• Work to be completed
Your copy should hold the lines below from the first through the one that contains "[00:00:02.90]", each retyped exactly, and no pictures.
[Extracted entries Boundary: Start]
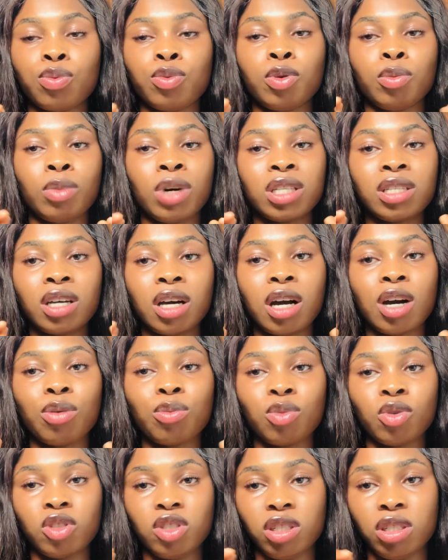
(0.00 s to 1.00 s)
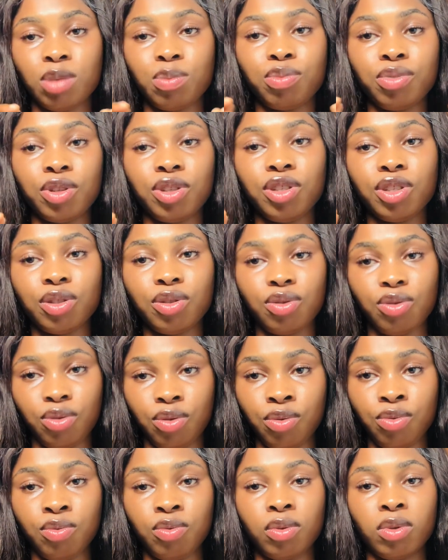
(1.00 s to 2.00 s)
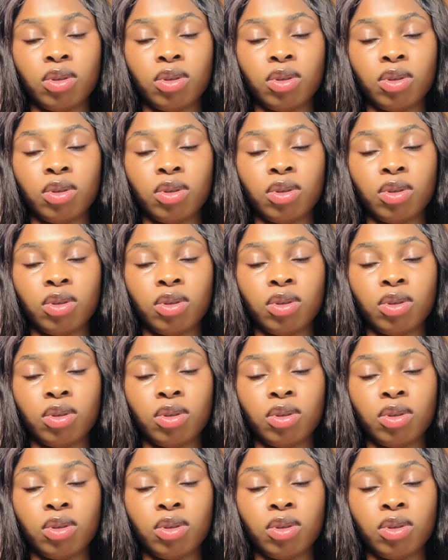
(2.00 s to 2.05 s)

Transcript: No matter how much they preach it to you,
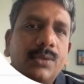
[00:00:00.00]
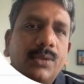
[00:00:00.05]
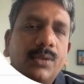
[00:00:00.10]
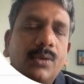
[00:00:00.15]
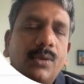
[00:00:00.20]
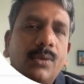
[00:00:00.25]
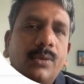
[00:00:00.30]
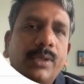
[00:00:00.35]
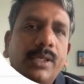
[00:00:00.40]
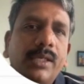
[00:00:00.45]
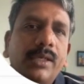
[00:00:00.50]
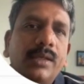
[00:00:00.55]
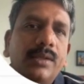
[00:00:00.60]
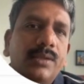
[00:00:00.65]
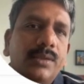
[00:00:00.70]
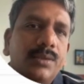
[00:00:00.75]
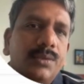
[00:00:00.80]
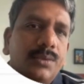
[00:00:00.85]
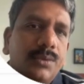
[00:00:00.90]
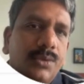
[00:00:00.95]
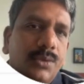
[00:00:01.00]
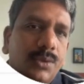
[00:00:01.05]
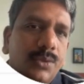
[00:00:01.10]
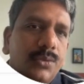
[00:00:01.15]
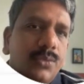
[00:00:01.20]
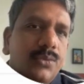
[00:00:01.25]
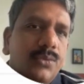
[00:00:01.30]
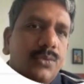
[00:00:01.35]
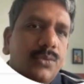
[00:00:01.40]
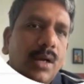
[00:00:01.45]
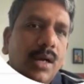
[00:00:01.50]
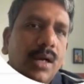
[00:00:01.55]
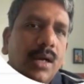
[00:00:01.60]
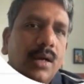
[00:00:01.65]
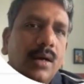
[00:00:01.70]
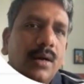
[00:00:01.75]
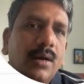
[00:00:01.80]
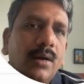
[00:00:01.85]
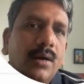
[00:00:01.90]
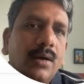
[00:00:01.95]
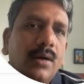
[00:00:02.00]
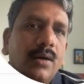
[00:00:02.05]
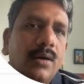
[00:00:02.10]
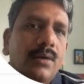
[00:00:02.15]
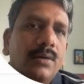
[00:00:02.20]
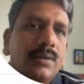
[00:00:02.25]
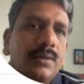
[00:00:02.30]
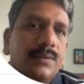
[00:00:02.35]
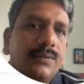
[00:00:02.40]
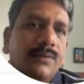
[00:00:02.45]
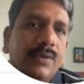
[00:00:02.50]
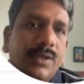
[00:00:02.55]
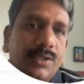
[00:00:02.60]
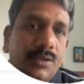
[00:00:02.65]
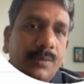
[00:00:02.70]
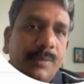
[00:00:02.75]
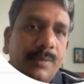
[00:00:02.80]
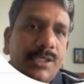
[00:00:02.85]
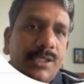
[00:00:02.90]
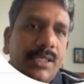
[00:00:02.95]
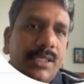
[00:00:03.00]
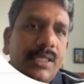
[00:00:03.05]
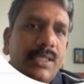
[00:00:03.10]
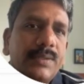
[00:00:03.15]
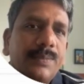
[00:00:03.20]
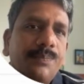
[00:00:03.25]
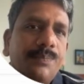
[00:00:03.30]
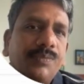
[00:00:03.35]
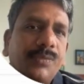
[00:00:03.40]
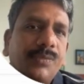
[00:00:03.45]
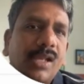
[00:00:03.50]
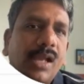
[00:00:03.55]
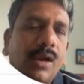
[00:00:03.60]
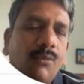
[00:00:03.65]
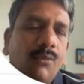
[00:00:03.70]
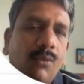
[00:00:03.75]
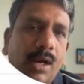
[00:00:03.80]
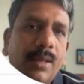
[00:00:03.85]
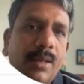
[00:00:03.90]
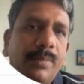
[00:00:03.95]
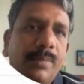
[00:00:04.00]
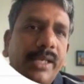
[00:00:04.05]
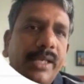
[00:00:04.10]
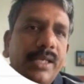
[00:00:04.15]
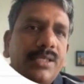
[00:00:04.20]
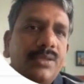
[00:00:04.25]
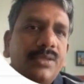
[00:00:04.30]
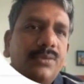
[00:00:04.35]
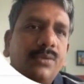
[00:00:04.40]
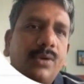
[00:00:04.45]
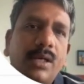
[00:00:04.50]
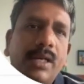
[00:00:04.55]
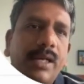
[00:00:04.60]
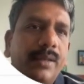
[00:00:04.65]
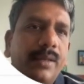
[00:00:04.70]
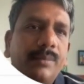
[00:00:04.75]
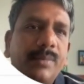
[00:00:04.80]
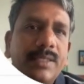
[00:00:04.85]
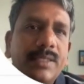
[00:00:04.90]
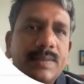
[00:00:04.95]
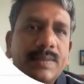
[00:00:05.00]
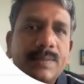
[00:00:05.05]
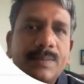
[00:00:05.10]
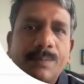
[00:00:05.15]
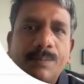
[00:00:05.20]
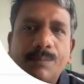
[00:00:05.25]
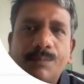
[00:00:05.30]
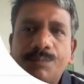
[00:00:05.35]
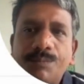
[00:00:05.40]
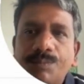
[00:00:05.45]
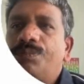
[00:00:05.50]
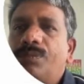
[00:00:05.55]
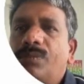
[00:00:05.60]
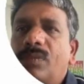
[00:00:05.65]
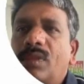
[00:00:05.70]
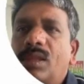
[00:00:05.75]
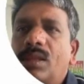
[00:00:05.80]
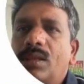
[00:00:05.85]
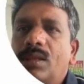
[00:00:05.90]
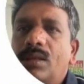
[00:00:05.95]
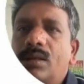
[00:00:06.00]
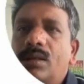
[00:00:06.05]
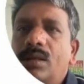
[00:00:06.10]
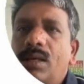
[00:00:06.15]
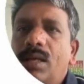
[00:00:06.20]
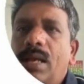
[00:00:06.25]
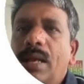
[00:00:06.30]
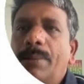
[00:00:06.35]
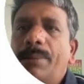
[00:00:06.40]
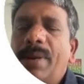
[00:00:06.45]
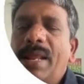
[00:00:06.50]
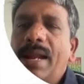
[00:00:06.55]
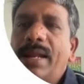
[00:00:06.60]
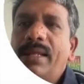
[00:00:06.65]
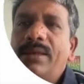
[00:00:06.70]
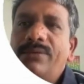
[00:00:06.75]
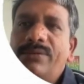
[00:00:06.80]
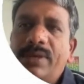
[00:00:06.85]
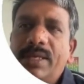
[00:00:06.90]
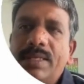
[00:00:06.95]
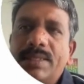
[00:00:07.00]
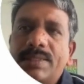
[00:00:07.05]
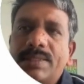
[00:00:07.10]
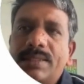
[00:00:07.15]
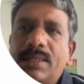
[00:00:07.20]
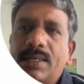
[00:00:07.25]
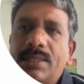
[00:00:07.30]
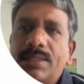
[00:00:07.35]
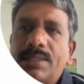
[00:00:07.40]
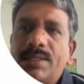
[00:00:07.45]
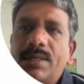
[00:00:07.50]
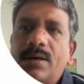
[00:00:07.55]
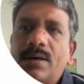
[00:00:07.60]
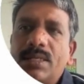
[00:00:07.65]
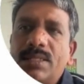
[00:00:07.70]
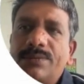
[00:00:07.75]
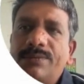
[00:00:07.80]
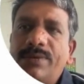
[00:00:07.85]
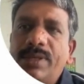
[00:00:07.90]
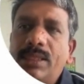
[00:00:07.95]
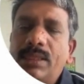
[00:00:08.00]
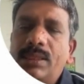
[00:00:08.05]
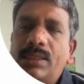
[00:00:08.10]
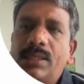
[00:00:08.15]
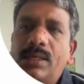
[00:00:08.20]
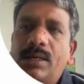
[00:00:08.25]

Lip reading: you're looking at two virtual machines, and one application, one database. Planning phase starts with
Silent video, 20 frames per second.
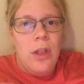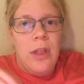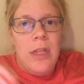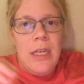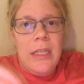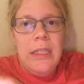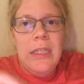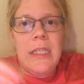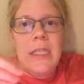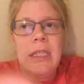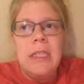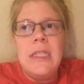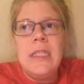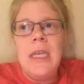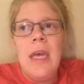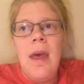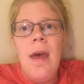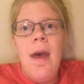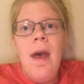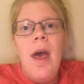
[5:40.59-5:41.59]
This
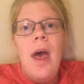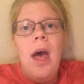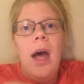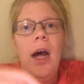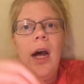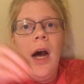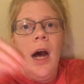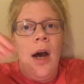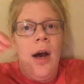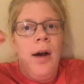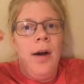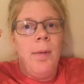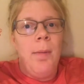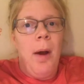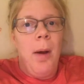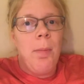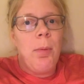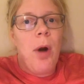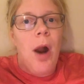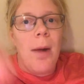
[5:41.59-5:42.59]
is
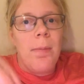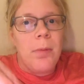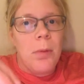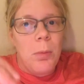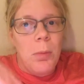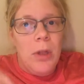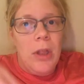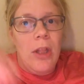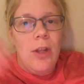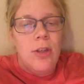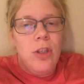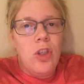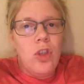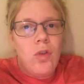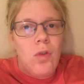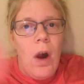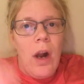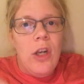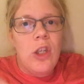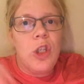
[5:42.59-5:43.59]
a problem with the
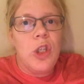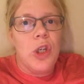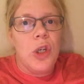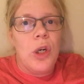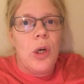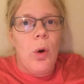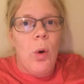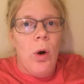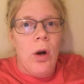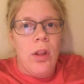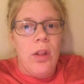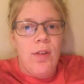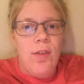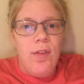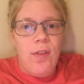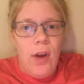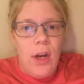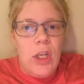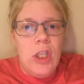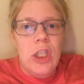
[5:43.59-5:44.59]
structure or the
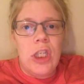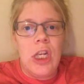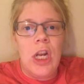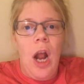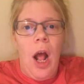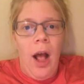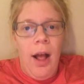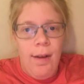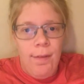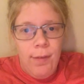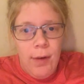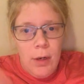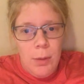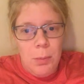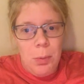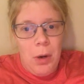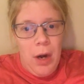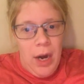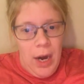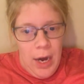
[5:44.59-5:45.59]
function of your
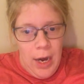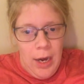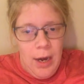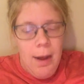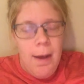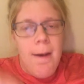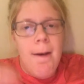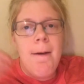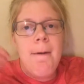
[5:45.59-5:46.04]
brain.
[Extracted entries Boundary: End]
• Expected output
(0.00 s to 1.00 s)
(1.00 s to 2.00 s)
(2.00 s to 2.05 s)

Transcript: No matter how much they preach it to you,
[00:00:00.00]
[00:00:00.05]
[00:00:00.10]
[00:00:00.15]
[00:00:00.20]
[00:00:00.25]
[00:00:00.30]
[00:00:00.35]
[00:00:00.40]
[00:00:00.45]
[00:00:00.50]
[00:00:00.55]
[00:00:00.60]
[00:00:00.65]
[00:00:00.70]
[00:00:00.75]
[00:00:00.80]
[00:00:00.85]
[00:00:00.90]
[00:00:00.95]
[00:00:01.00]
[00:00:01.05]
[00:00:01.10]
[00:00:01.15]
[00:00:01.20]
[00:00:01.25]
[00:00:01.30]
[00:00:01.35]
[00:00:01.40]
[00:00:01.45]
[00:00:01.50]
[00:00:01.55]
[00:00:01.60]
[00:00:01.65]
[00:00:01.70]
[00:00:01.75]
[00:00:01.80]
[00:00:01.85]
[00:00:01.90]
[00:00:01.95]
[00:00:02.00]
[00:00:02.05]
[00:00:02.10]
[00:00:02.15]
[00:00:02.20]
[00:00:02.25]
[00:00:02.30]
[00:00:02.35]
[00:00:02.40]
[00:00:02.45]
[00:00:02.50]
[00:00:02.55]
[00:00:02.60]
[00:00:02.65]
[00:00:02.70]
[00:00:02.75]
[00:00:02.80]
[00:00:02.85]
[00:00:02.90]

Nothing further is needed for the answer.